Zulema me recibió como una vieja amiga. Nos abrazamos y aparecieron unas lágrimas. Aunque estaba toda hecha al separarnos la vi más encorvada. Del reinado no le quedaba nada cuando me invitó a entrar. Si bien era un departamento todo eléctrico y Dios sabe qué hacen cuando hay cortes, eso no era lo peor. El animal lo había destrozado. Había marcas de patas en las paredes, las fundas de los sillones estaban desgarradas, botellas de agua mineral mordidas... Zulema me indicó la única silla entera. Me senté. No le quise mencionar al marido, aunque sabía que se había vuelto a casar con una goie y se la pasaban haciendo compras en Miami. Fue ella la que sacó el tema. “Creí que nuestro matrimonio era para siempre”, dijo. “La goie es separada”. Le costaba articular y como no podía cerrar los ojos hablaba con las manos. “Cuando un divorciado se casa con una divorciada, son cuatro en la cama”, la consolé sin apartar los ojos de las fundas desgarradas. Mientras tomábamos un café nos mostramos fotos de la familia. A la mayor le costó quedar embarazada porque, según Zulema, lo hacían demasiado en la semana. Cuando se relajó tuvo mellizos. “Para una chica que estudió Letras, ¿qué le costaba escribir un mail a su madre de vez en cuando, contestar un whatsapp?” Después se quejó porque la nuera no le atendía el teléfono aunque ella jamás de los jamases se metió en la crianza de los chicos, los padres eran universitarios y sabían lo que hacían. Hizo una pausa. “Bueno, ya aprenderán cuando lleguen a mi edad, espero que no sea demasiado tarde. La otra noche mi nieto mayor apareció con un auto que le regaló el padre. Cuando me invitó a dar una vuelta le dije: qué apuro, con el tráfico que hay. Tu zeide iba a la fábrica en bicicleta. Además, ¿viste la cantidad de accidentes? Está bien, está bien, que lo disfrutes. Prenderé una vela para que no te pase nada”… Ella seguía hablando del nieto cuando escuché los ladridos en el pasillo. Largos, insistentes, penetrantes. Al final la bestia logró abrir la puerta. Una lengua roja se me vino encima, buscó mi pierna. El perro estaba a punto de devorarme cuando Zulema gritó: “Nein”. El animal se detuvo y empezó a lamerle los zapatos.

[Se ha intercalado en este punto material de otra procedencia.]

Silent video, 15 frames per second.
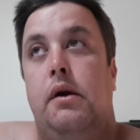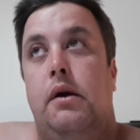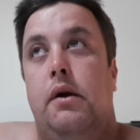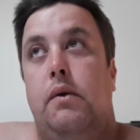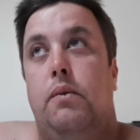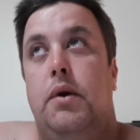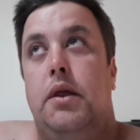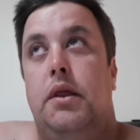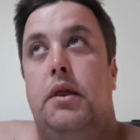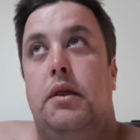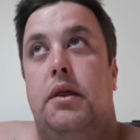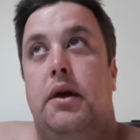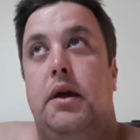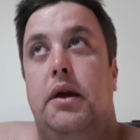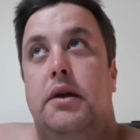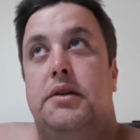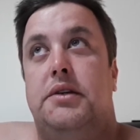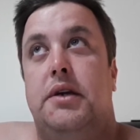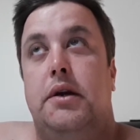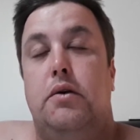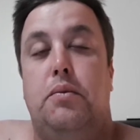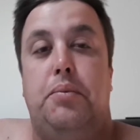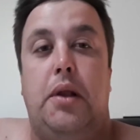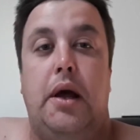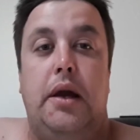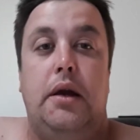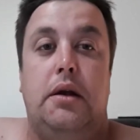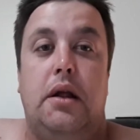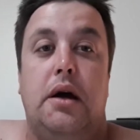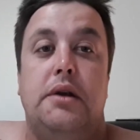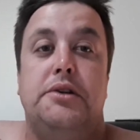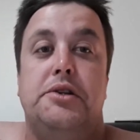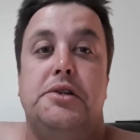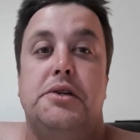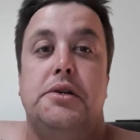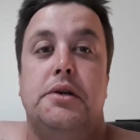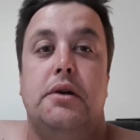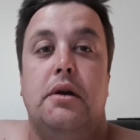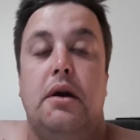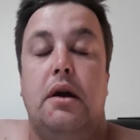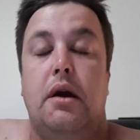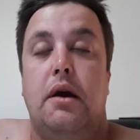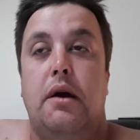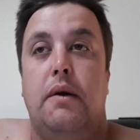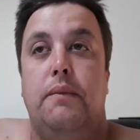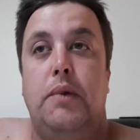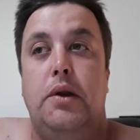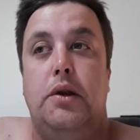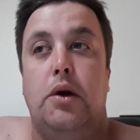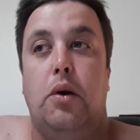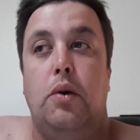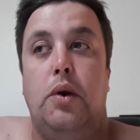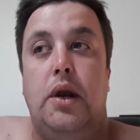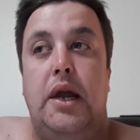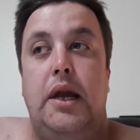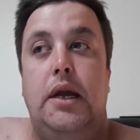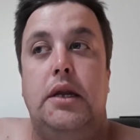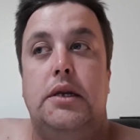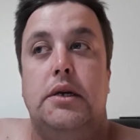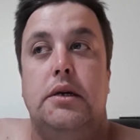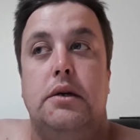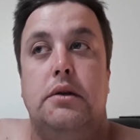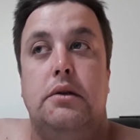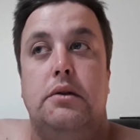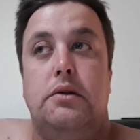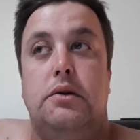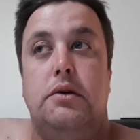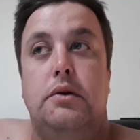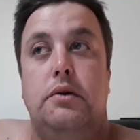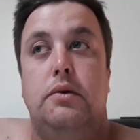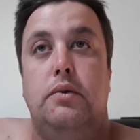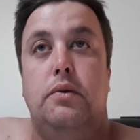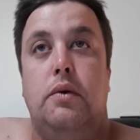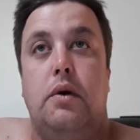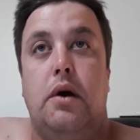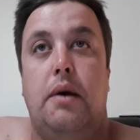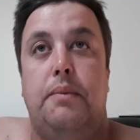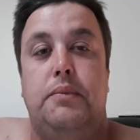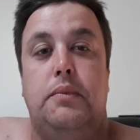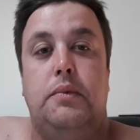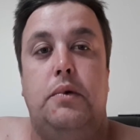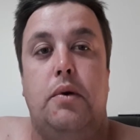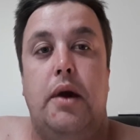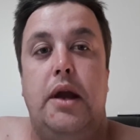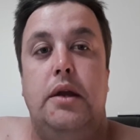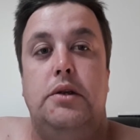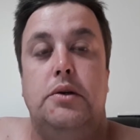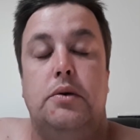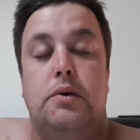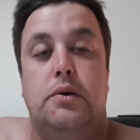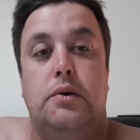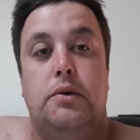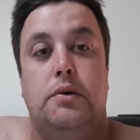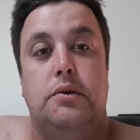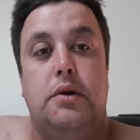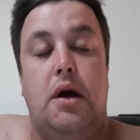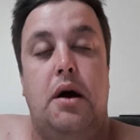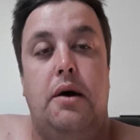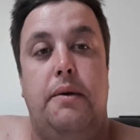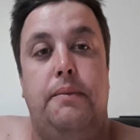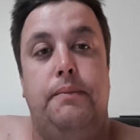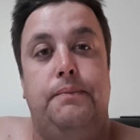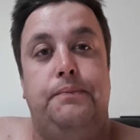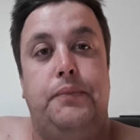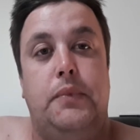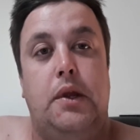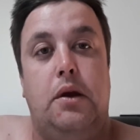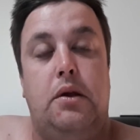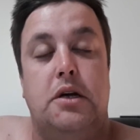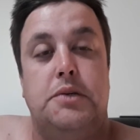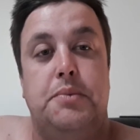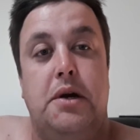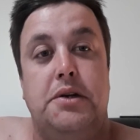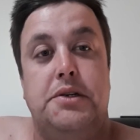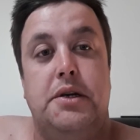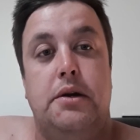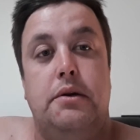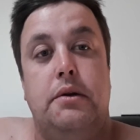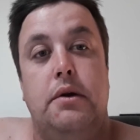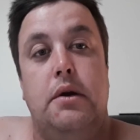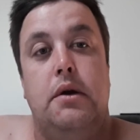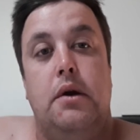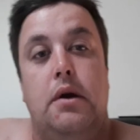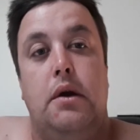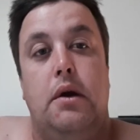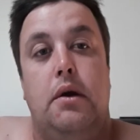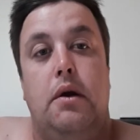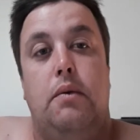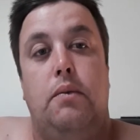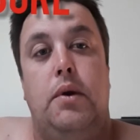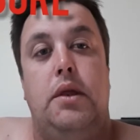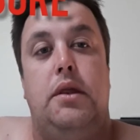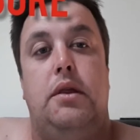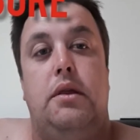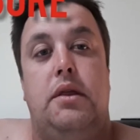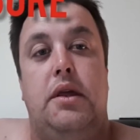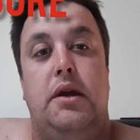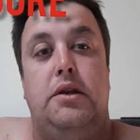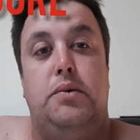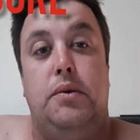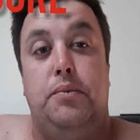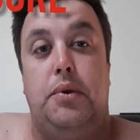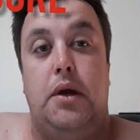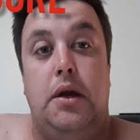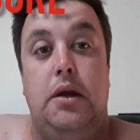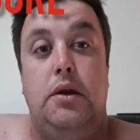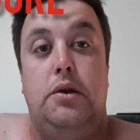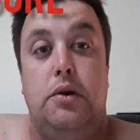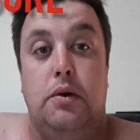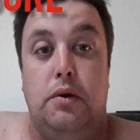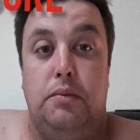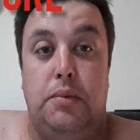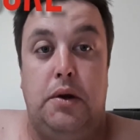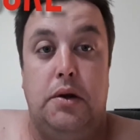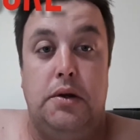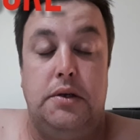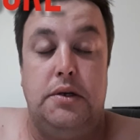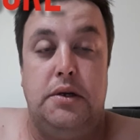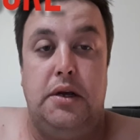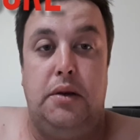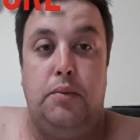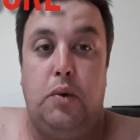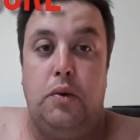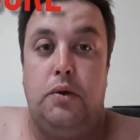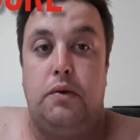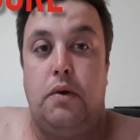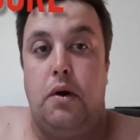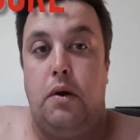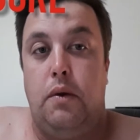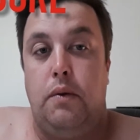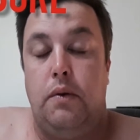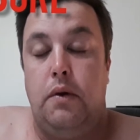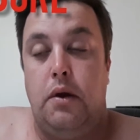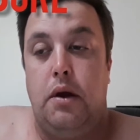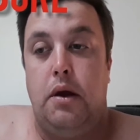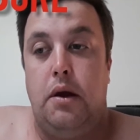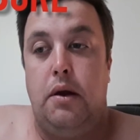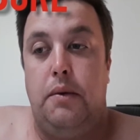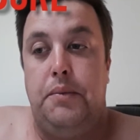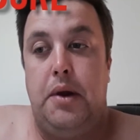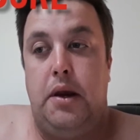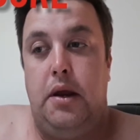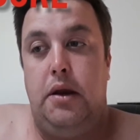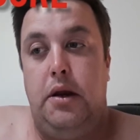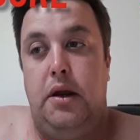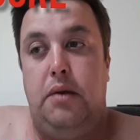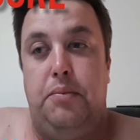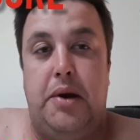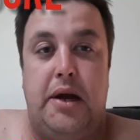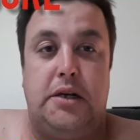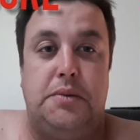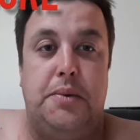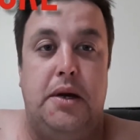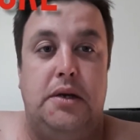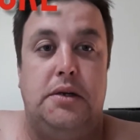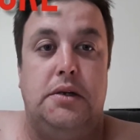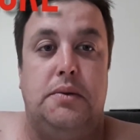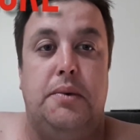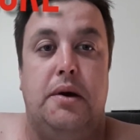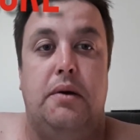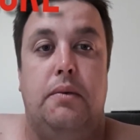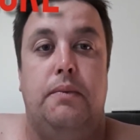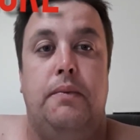With the single plate clutch, you don't need to upgrade your clutch master. With the twin plate, you do, because you need more throw, and then you need backspace as well.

No tengas miedo, es vegetariano...

Sonreí aliviada.

Ella levantó la cabeza.

Me clavó los ojos.

Vos decime, ¿en qué me equivoqué?

Seguimos en las reposeras, sin hablar. La historia nos había afectado en lo más hondo y de alguna manera todas compartíamos esa duda. Aunque seguía lloviendo nos incorporamos mientras arreglábamos quién se volvía con quién. El agua de la pileta estaba oscura y en la superficie flotaban las hojas caídas de los árboles. Un inflable amarillo la cruzó de punta a punta. El cerco de ligustrina era de un verde más intenso. No había ruido adentro de la casa. Aunque teníamos frío y nuestra anfitriona nos ofreció otro café, lo rechazamos. Juntamos las fichas de burako y las metimos adentro de la caja. Buscamos los bolsos, los sombreros, las ojotas y las mallas de nuestros nietos. Algo de esa pregunta nos empujaba a buscar el refugio de nuestros maridos, amantes, tíos, primas, amigos, en caras familiares. Metimos a los chicos adentro de los autos. Entre besos y abrazos, Golde se despidió prometiendo una invitación para el mes próximo. Arreglamos un encuentro en el Malba.